_WORK TO COMPLETE_. The required answer is the run of lines from the one holding "[00:00:01.96]" to the end of the data below, copied exactly and free of pictures.

━━━━━━

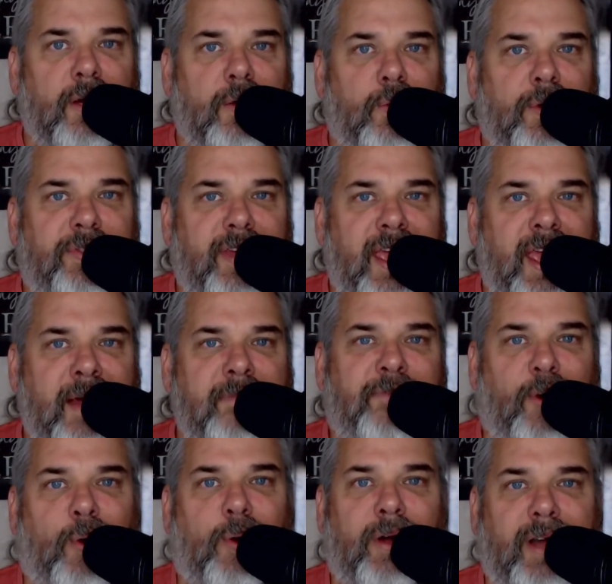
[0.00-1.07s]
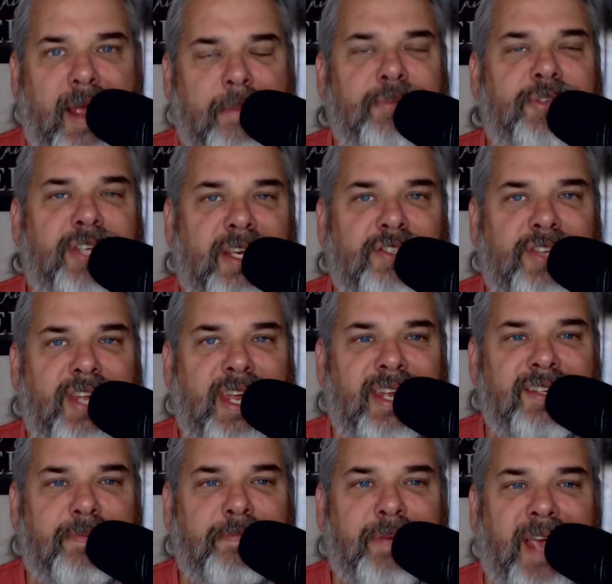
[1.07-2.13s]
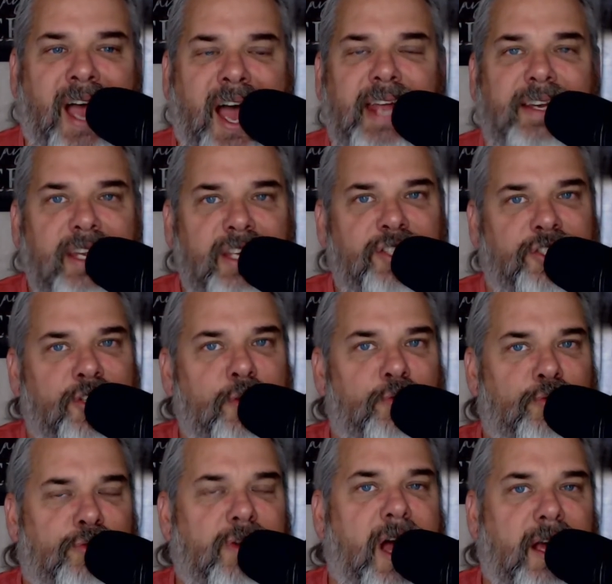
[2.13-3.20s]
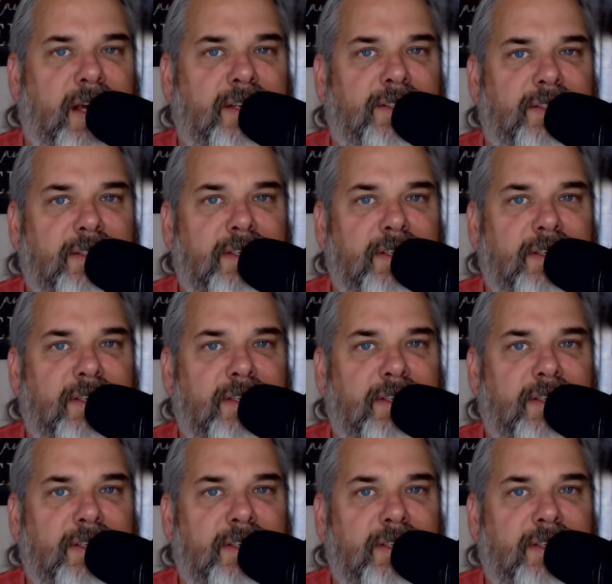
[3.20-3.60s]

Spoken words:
with M4, M16s behind these 2 trucks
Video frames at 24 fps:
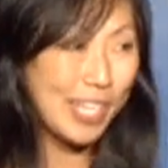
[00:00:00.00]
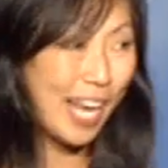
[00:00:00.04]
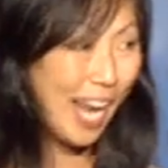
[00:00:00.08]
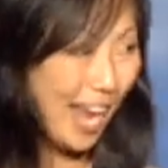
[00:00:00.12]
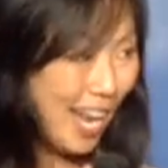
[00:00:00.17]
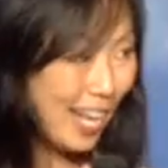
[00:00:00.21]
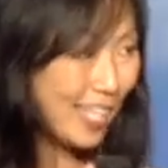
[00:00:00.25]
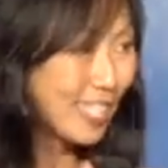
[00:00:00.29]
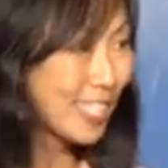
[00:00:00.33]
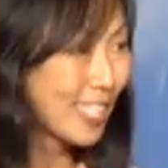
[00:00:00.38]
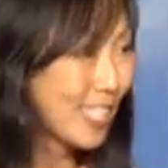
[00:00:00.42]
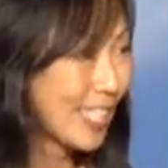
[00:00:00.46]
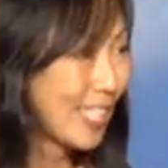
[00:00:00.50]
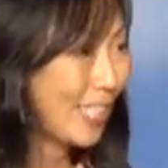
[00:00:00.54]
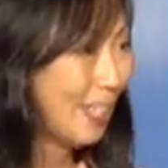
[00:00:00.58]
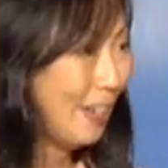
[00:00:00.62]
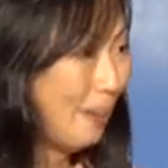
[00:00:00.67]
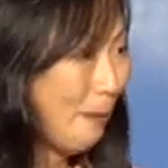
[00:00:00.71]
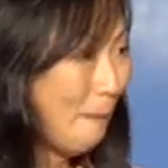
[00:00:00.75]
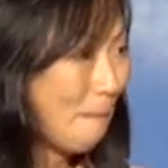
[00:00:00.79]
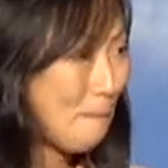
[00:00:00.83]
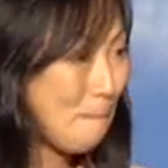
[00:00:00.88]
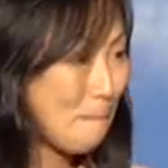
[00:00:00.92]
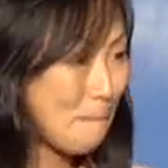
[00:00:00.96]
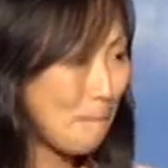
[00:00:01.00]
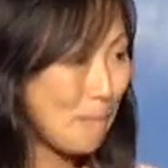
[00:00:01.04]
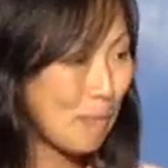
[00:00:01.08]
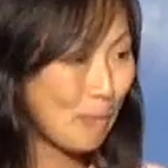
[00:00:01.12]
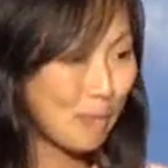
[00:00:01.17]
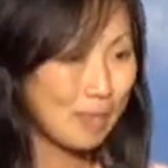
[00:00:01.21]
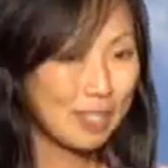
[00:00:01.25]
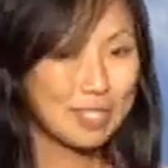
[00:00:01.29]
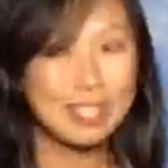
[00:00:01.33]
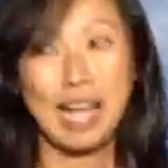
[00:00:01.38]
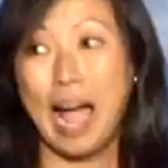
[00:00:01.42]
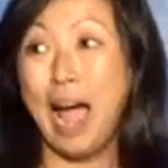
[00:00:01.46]
yes.
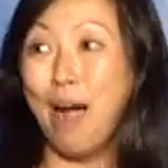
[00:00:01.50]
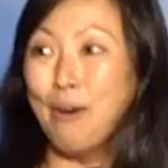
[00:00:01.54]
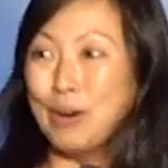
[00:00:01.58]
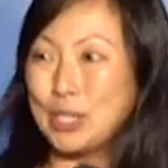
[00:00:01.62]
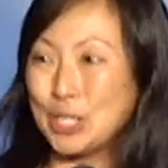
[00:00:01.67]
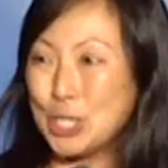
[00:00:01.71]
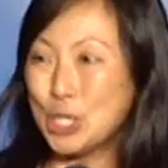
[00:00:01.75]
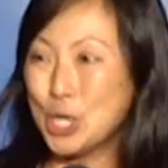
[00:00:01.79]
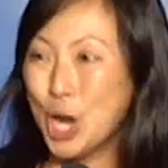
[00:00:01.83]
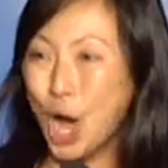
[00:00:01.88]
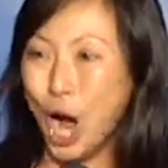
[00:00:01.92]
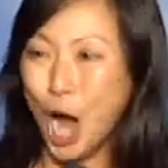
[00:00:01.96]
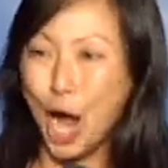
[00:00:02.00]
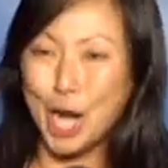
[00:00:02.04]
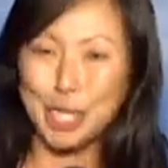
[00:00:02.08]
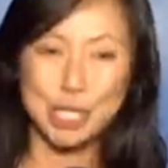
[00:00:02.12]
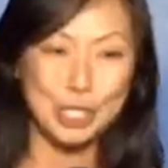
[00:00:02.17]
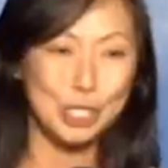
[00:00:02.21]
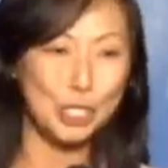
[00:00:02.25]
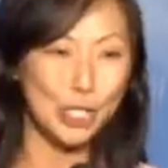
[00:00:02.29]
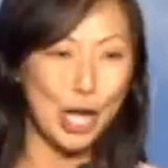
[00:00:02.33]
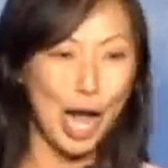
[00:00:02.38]
So I was naughty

━━━━━━

_EXPECTED ANSWER_.
[00:00:01.96]
[00:00:02.00]
[00:00:02.04]
[00:00:02.08]
[00:00:02.12]
[00:00:02.17]
[00:00:02.21]
[00:00:02.25]
[00:00:02.29]
[00:00:02.33]
[00:00:02.38]
So I was naughty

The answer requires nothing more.